I mentioned the A4 paper size (European standard) today in some of my classes and its special $\sqrt{2}$ ratio. It has the amazing property that if you cut it in half “hamburger” style it retains the ratio. Incredible, right? Beautiful, right? Nothing special about our 8.5″ x 11″ paper, that’s for sure. For extra bonus points, give a proof of this property (it’s two or three statements–short and simple).

Elegantly, A0 paper is proportioned so that it has exactly 1 square meter of area.

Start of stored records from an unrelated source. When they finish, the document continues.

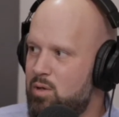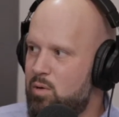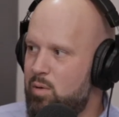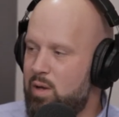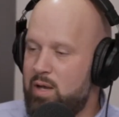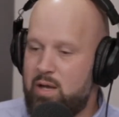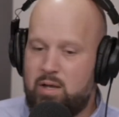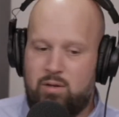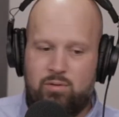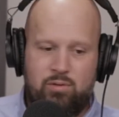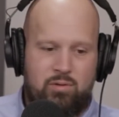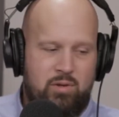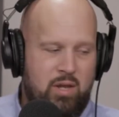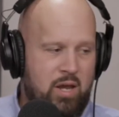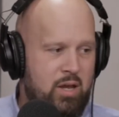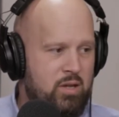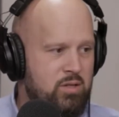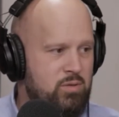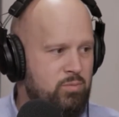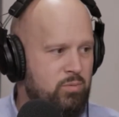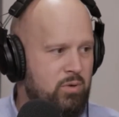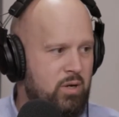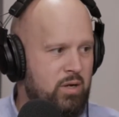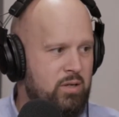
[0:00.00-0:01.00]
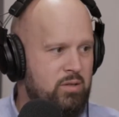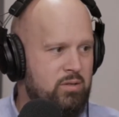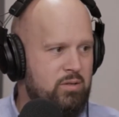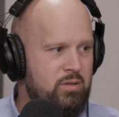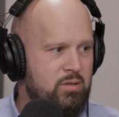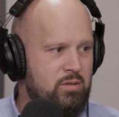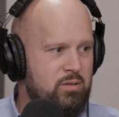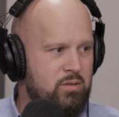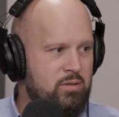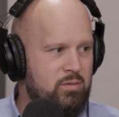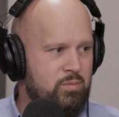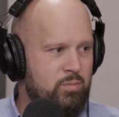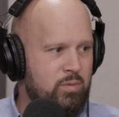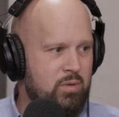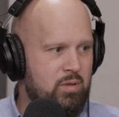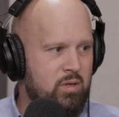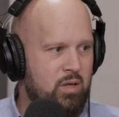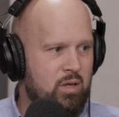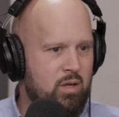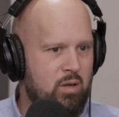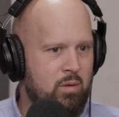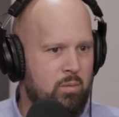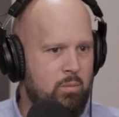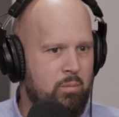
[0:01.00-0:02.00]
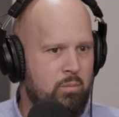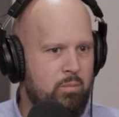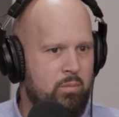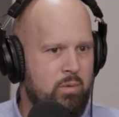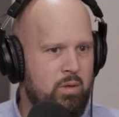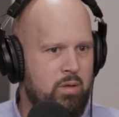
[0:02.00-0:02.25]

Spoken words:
as gas prices become,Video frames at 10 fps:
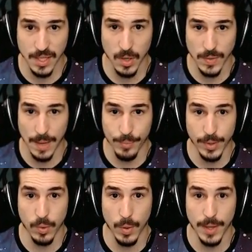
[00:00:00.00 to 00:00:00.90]
are going to go down
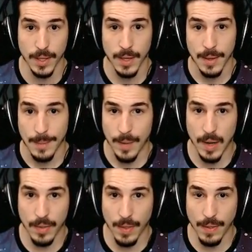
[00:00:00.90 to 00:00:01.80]
pretty quick. But
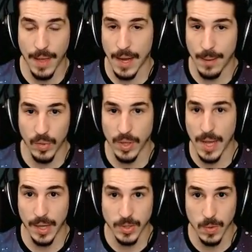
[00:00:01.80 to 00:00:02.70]
other than that, I'm really
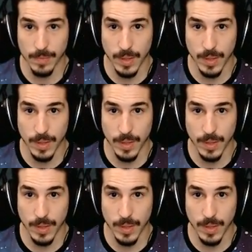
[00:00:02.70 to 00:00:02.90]
not concerned withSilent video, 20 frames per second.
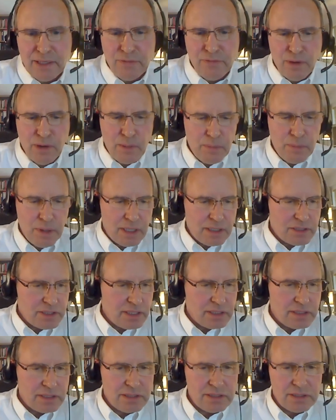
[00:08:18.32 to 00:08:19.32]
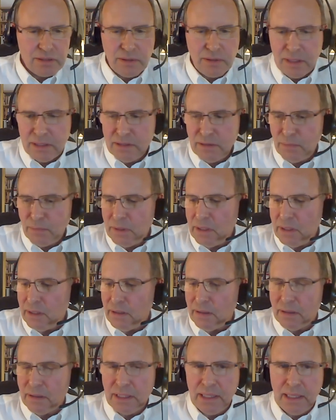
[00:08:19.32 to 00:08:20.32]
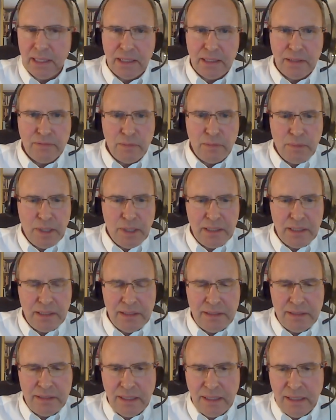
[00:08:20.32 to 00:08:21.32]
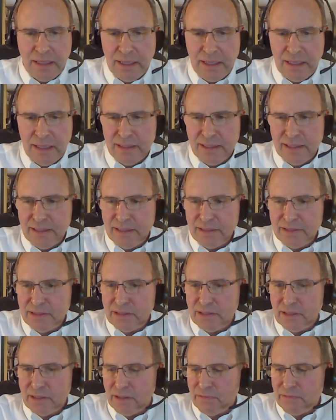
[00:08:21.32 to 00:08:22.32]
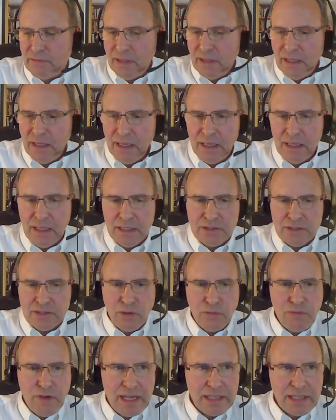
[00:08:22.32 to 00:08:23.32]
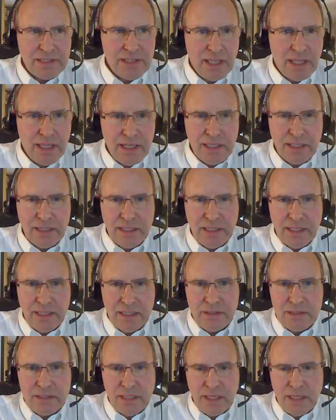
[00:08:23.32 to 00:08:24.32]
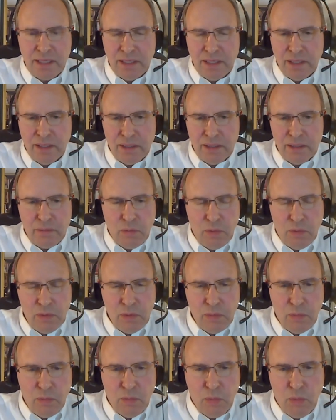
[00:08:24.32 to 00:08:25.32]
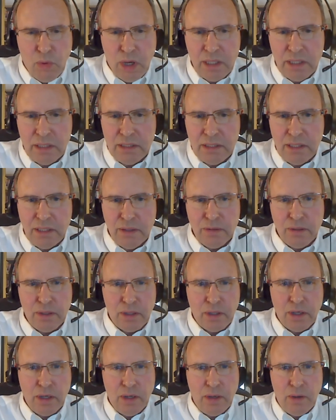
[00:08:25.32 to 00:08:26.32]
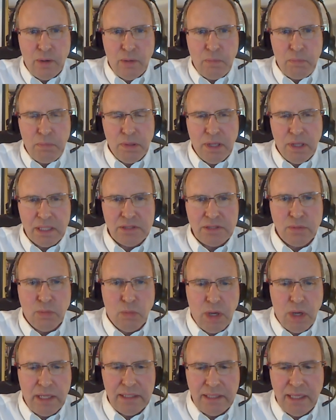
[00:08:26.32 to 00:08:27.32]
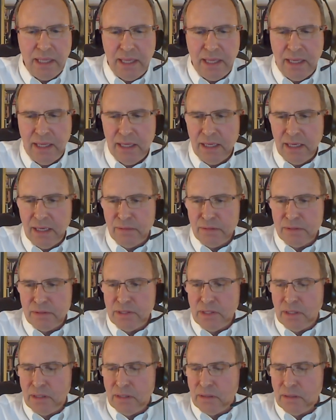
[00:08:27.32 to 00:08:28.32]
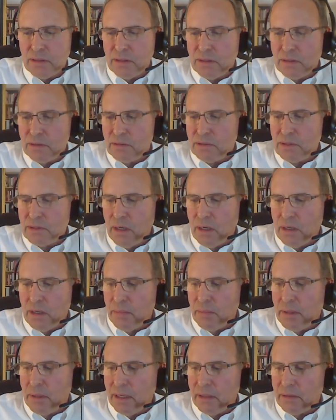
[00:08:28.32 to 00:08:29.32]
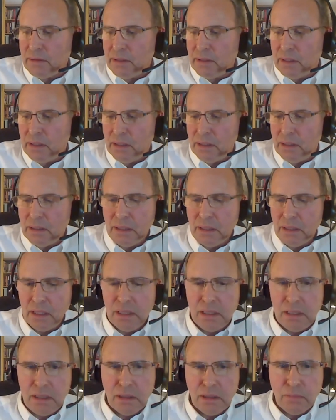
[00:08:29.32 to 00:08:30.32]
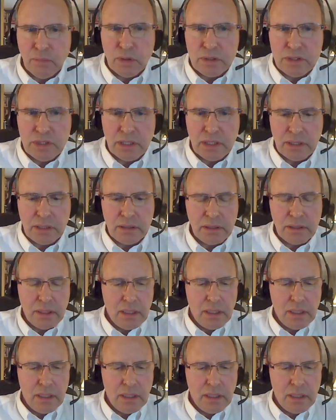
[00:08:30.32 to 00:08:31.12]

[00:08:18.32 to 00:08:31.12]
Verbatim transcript: you very much. It's great to be here again, everybody. Uh, it's a so fascinating that uh, one year ago plus one day I was here to talk about the emerging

A1 is half that size, A2 half again, and so on. For more info about A4 paper, and diagrams, visit the Wikipedia page.

## 2 thoughts on “A4 Paper”

1. Proof (I admit Wikipedia helped a bit):

“sq2” means “square root of 2”.

Assume a rectangle of dimensions x and y, where x = y * sq2, and x and y are integers. The aspect ratio will be the quotient of longer and shorter side, x / y, which simplifies to (y * sq2) / y or sq2. Cut the rectangle in half so that y is now the longer side, and the shorter side measures x / 2. Now, the aspect ratio is y / (x / 2), so x / y = y / (x / 2). Simplify. x^2 / 2y = y. x^2 / 2 * y^2 = 1. x^2 / y^2 = 2. x / y = sq2. QED

2. Nice! I knew I could count on you, Drew :-). Now you just need to learn how to tag with $LaTeX$ so it looks pretty, like this: $x=y\sqrt{2}$.